Work instruction: Write every record out again exactly, and keep images out of it.
_ _ _ _ _ _ _
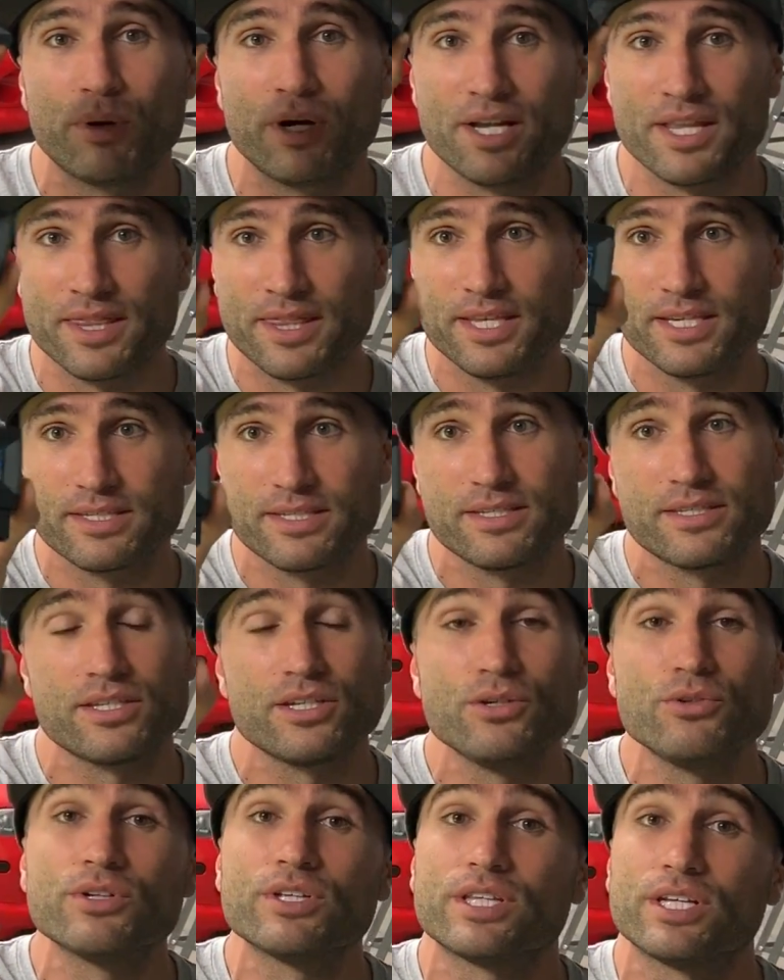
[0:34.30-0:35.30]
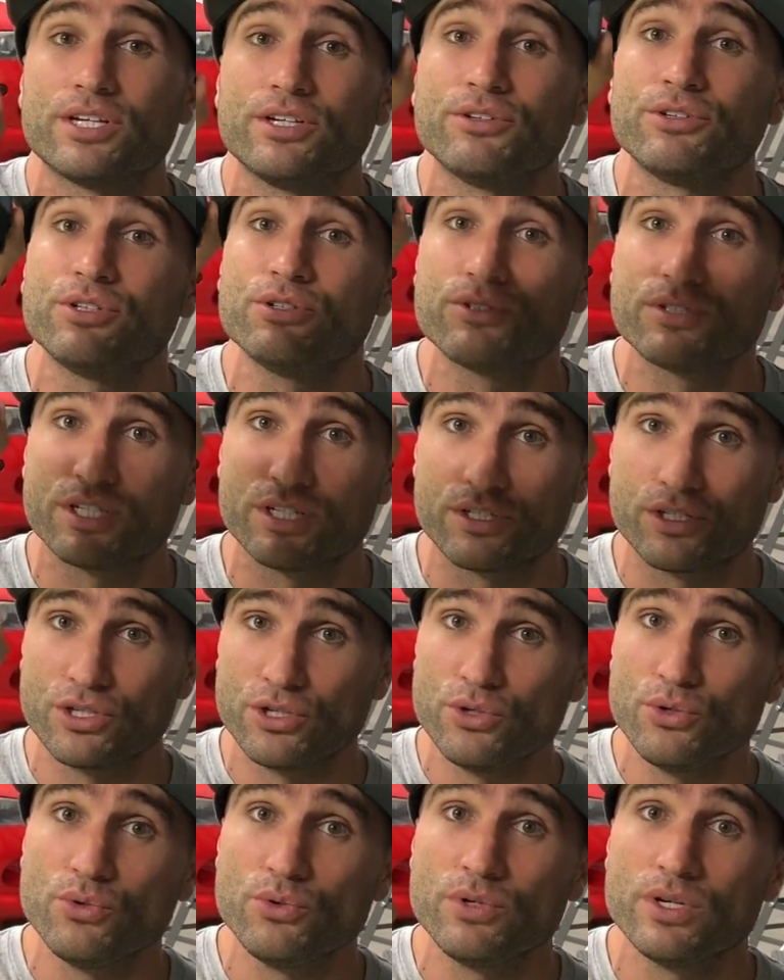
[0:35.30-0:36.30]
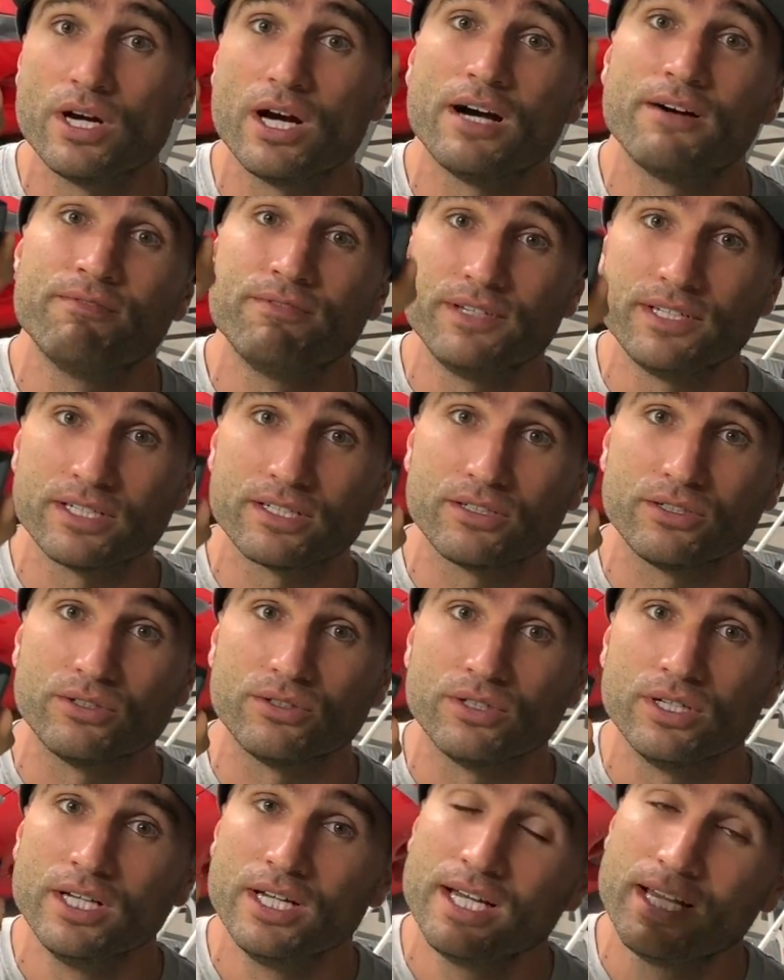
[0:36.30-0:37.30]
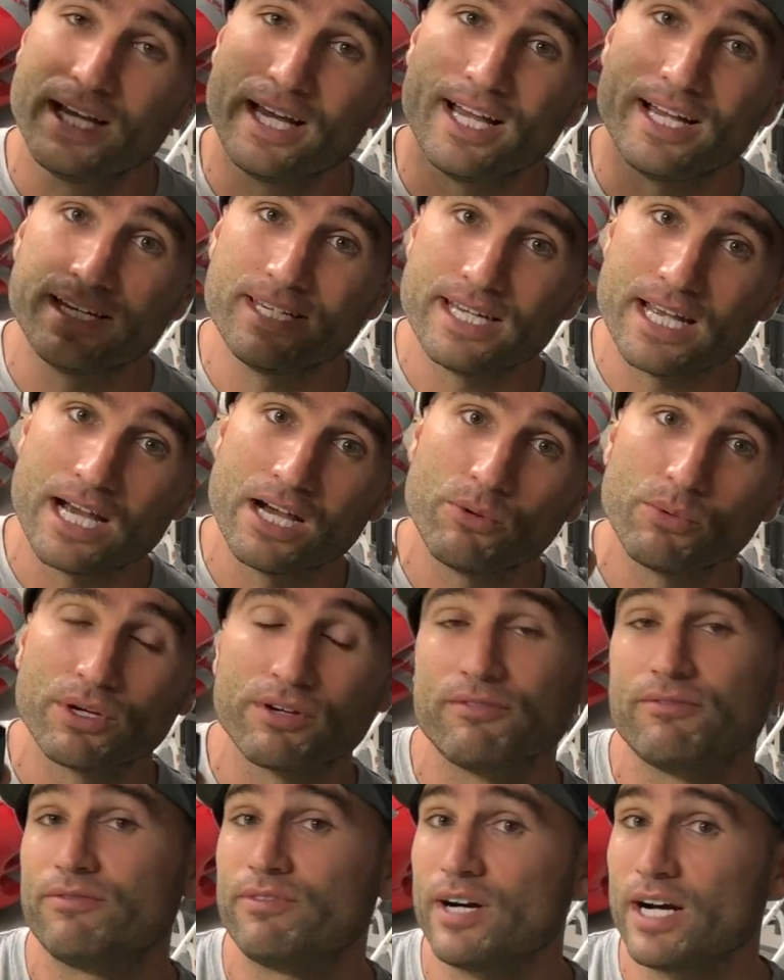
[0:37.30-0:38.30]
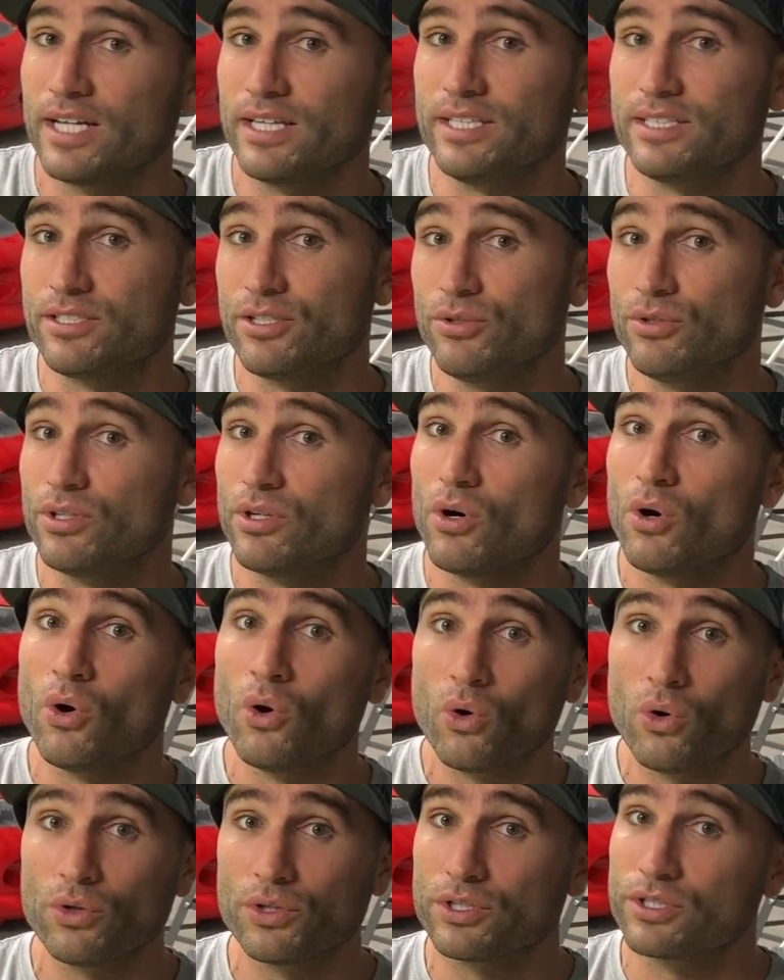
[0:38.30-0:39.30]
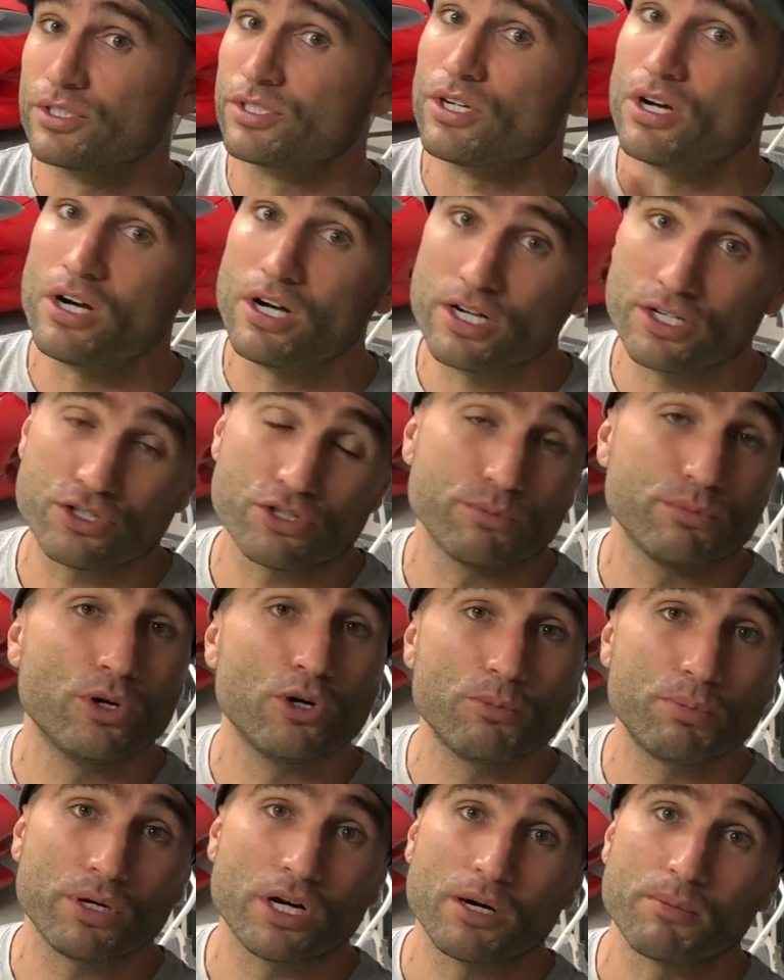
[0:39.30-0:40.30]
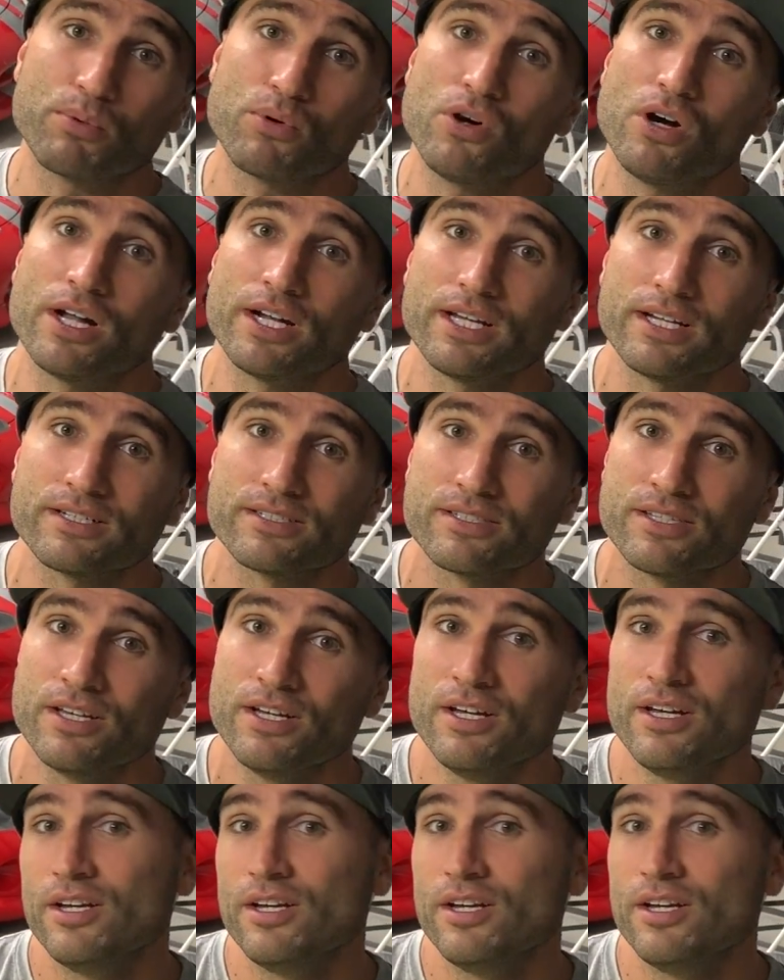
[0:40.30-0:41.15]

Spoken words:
but this is the unit that you'll use to tune a vehicle. And now we can finally tune the older Dodge or Mopar products.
_ _ _ _ _ _ _
Task output:
[0:34.30-0:35.30]
[0:35.30-0:36.30]
[0:36.30-0:37.30]
[0:37.30-0:38.30]
[0:38.30-0:39.30]
[0:39.30-0:40.30]
[0:40.30-0:41.15]

Spoken words:
but this is the unit that you'll use to tune a vehicle. And now we can finally tune the older Dodge or Mopar products.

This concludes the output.